Records supplied:
= = = = =

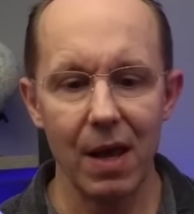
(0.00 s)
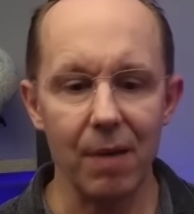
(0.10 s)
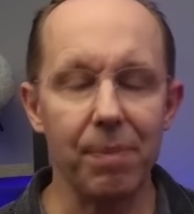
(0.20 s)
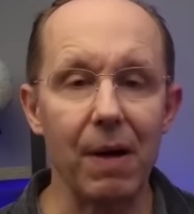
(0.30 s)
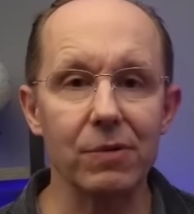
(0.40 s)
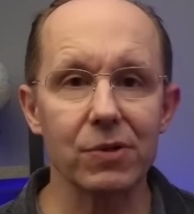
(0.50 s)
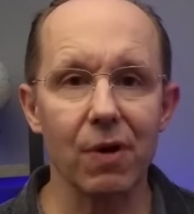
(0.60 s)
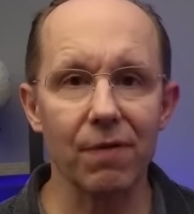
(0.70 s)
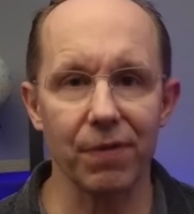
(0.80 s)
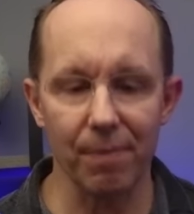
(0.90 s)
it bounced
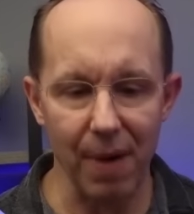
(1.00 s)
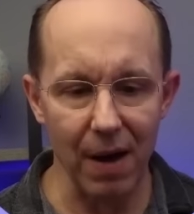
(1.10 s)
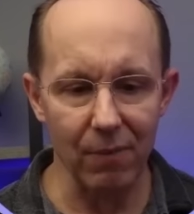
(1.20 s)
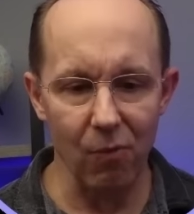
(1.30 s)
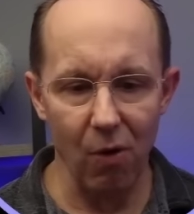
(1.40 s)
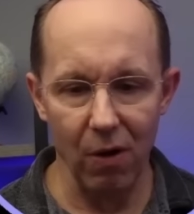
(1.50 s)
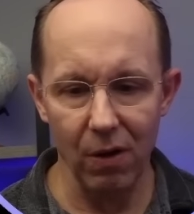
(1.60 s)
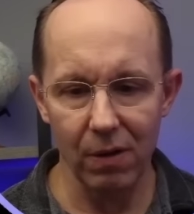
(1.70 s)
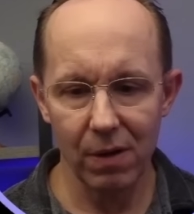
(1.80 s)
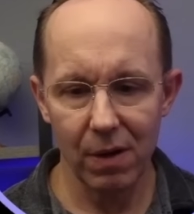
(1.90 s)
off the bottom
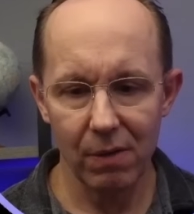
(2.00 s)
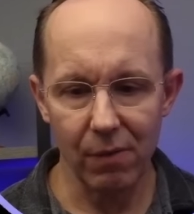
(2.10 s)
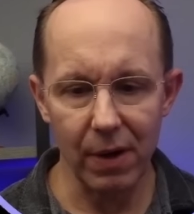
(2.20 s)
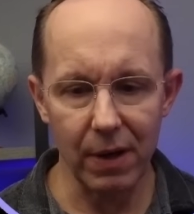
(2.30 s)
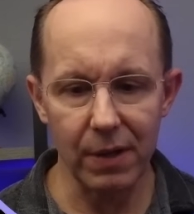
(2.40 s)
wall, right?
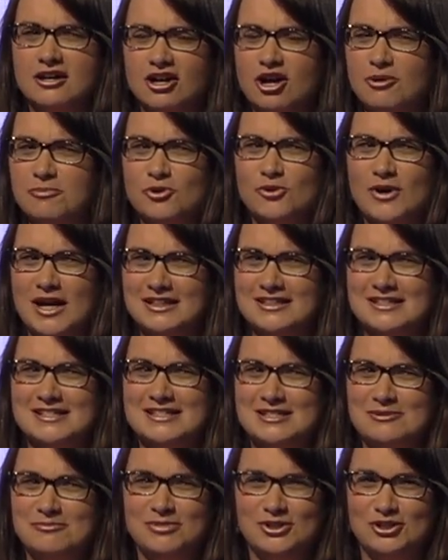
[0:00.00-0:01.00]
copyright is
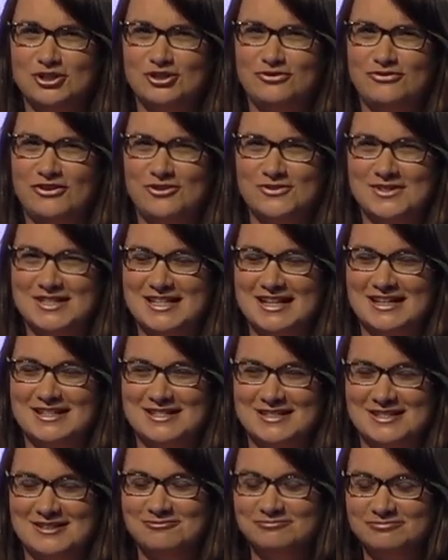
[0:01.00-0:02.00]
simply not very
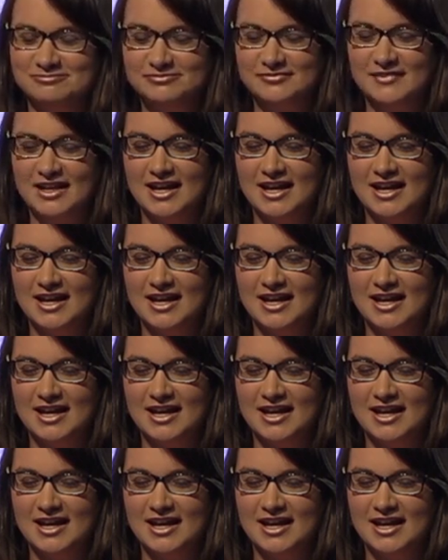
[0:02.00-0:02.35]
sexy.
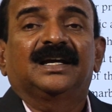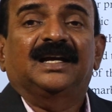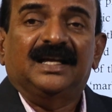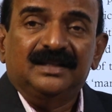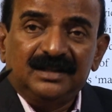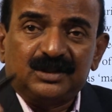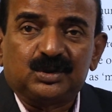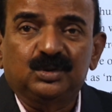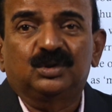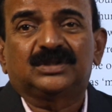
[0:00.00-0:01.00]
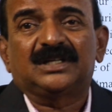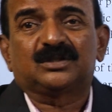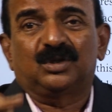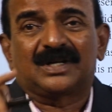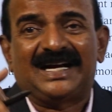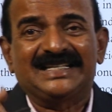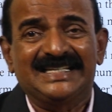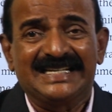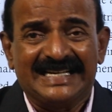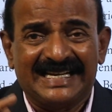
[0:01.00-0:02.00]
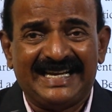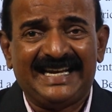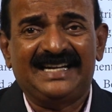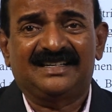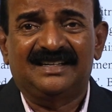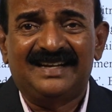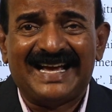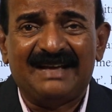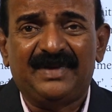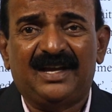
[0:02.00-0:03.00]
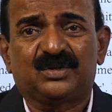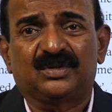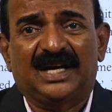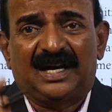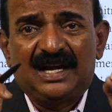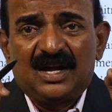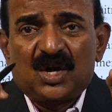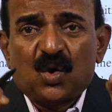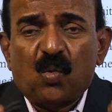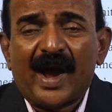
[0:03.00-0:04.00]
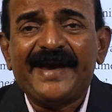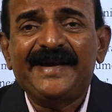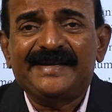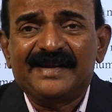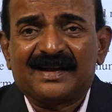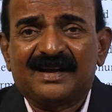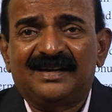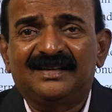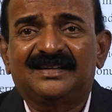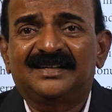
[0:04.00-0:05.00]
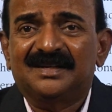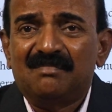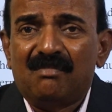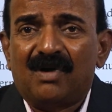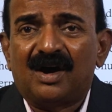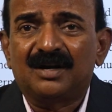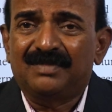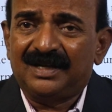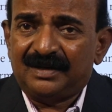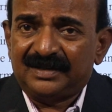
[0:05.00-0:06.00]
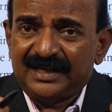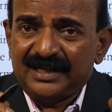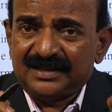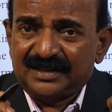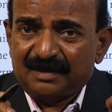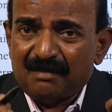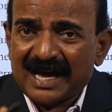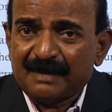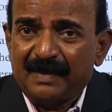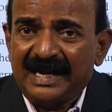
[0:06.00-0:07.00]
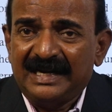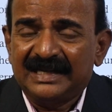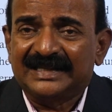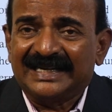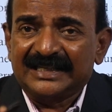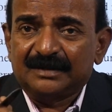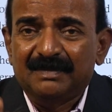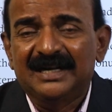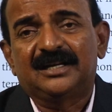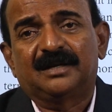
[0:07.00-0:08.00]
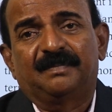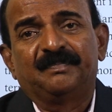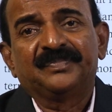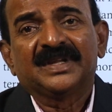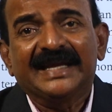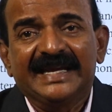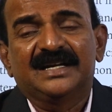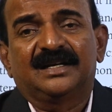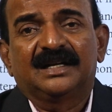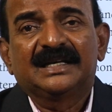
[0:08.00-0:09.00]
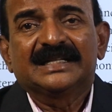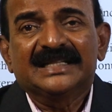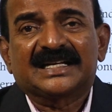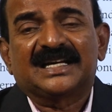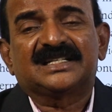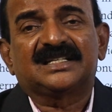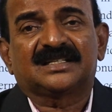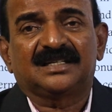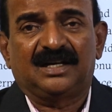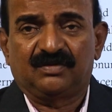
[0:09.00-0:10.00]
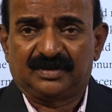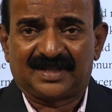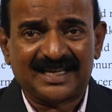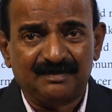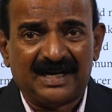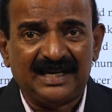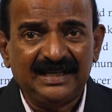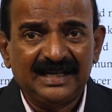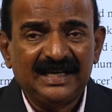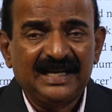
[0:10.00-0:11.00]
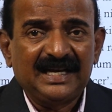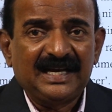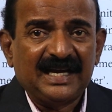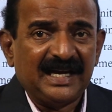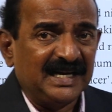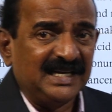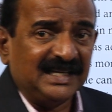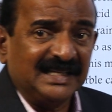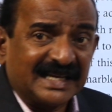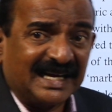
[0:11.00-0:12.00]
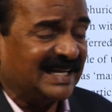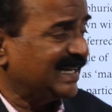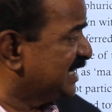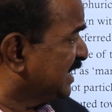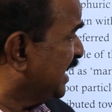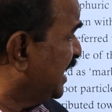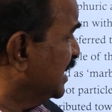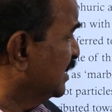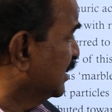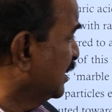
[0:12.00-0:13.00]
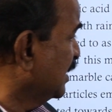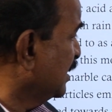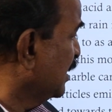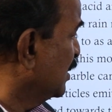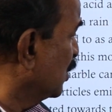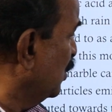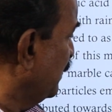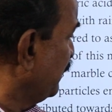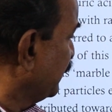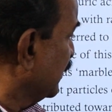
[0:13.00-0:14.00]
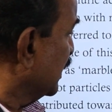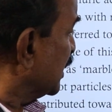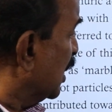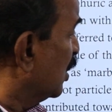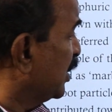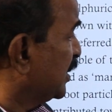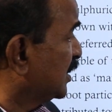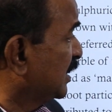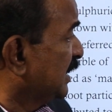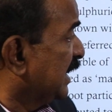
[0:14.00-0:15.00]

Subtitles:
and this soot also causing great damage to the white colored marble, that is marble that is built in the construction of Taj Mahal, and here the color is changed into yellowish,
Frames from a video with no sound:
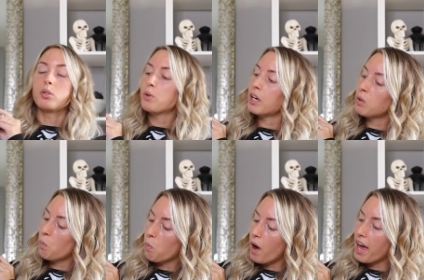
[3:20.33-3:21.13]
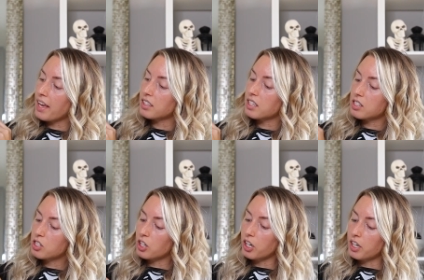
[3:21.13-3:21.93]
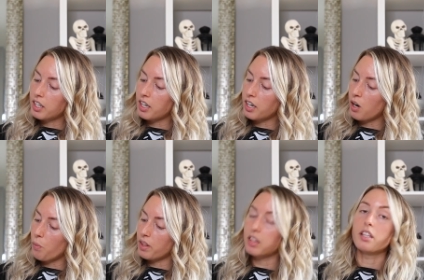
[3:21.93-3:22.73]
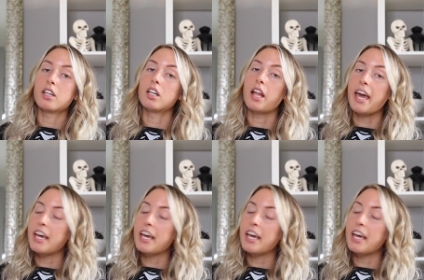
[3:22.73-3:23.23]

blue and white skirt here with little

= = = = =

Requirement: If a record holds a picture, leave the picture out, but copy everything else exactly.

Response to this task:
(0.00 s)
(0.10 s)
(0.20 s)
(0.30 s)
(0.40 s)
(0.50 s)
(0.60 s)
(0.70 s)
(0.80 s)
(0.90 s)
it bounced
(1.00 s)
(1.10 s)
(1.20 s)
(1.30 s)
(1.40 s)
(1.50 s)
(1.60 s)
(1.70 s)
(1.80 s)
(1.90 s)
off the bottom
(2.00 s)
(2.10 s)
(2.20 s)
(2.30 s)
(2.40 s)
wall, right?
[0:00.00-0:01.00]
copyright is
[0:01.00-0:02.00]
simply not very
[0:02.00-0:02.35]
sexy.
[0:00.00-0:01.00]
[0:01.00-0:02.00]
[0:02.00-0:03.00]
[0:03.00-0:04.00]
[0:04.00-0:05.00]
[0:05.00-0:06.00]
[0:06.00-0:07.00]
[0:07.00-0:08.00]
[0:08.00-0:09.00]
[0:09.00-0:10.00]
[0:10.00-0:11.00]
[0:11.00-0:12.00]
[0:12.00-0:13.00]
[0:13.00-0:14.00]
[0:14.00-0:15.00]

Subtitles:
and this soot also causing great damage to the white colored marble, that is marble that is built in the construction of Taj Mahal, and here the color is changed into yellowish,
Frames from a video with no sound:
[3:20.33-3:21.13]
[3:21.13-3:21.93]
[3:21.93-3:22.73]
[3:22.73-3:23.23]

blue and white skirt here with little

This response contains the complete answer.